By: Patrick Best |
Monday March 26, 2007 |
RatingESRB: Teen Genreaction PublisherCodemasters External Links |
From the makers of 2004's Perimeter comes the, um, interesting new Maelstrom: The Battle for Earth Begins. The gist of Maelstrom's single-player campaign is that a global catastrophe has left most of Earth underwater, and the human freedom fighters that call themselves the Remnants are fighting the stoic Ascension for control over the leftovers. And of course a third force, the alien Hai-Genti, needs the deluged planet for its own devices. It's all laid out in a total of four campaigns that start poorly and never veer from the low standard set by the Remnant story.
The game plays pretty similar to most RTS games: start with a group of troops, meet with another group somewhere in the map, build a base, gather resources, and fight the enemies. Each campaign plays quite differently. The Remnants focus mainly on gathering resources, the Ascension gather the DNA from the Remnant camps, and the Hai-Genti mean to change the water into a poisonous biomass.

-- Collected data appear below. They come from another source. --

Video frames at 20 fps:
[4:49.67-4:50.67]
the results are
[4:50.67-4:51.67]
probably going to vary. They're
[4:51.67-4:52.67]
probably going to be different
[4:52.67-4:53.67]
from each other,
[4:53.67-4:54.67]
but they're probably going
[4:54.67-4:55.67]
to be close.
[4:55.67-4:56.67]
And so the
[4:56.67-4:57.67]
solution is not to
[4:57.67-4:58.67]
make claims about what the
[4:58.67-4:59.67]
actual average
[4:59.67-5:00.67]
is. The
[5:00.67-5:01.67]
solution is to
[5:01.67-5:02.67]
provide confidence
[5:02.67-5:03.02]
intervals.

Reading into this game, you hear of course about the "new" feature of suddenly going from the "god view" into a Third person reminding us of 2006's Rise and Fall: Civilizations at War but at least they did something with this fun little feature. Maelstrom does nothing with this feature. If anything it makes the controls a little more jumpy and questionable.
Your Heroes, like most RTSs these days, have levels and skills, but I must say don't waist your time, the point of this game is beat the mission, beat the mission, beat the game, and turn it in for store credit. One thing I can give this game is its level of difficulty. From the start it's just plain hard. And I must say the soundtrack is appealing. The orchestral sound is quite a reviving feel of games past.

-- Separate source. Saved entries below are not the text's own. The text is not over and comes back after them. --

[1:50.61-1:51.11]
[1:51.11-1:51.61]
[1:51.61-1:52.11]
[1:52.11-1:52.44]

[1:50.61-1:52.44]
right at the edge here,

The TCP/IP multiplayer is somewhat functional and features a decent number of maps for up to six players. This actually makes the game slightly fun, even if the fun is derived from making fun of the game with your fellow players over a Ventrilo server. You also have the choice to skirmish against the computer, but you'll have to turn the AI up because the normal setting is god awful and easy.
Maelstrom does have its good points. But overall I'd have to say
It's just not up to par with current RTS games these days. They tried to hard and it seems like they had a deadline that they were rushed to meet.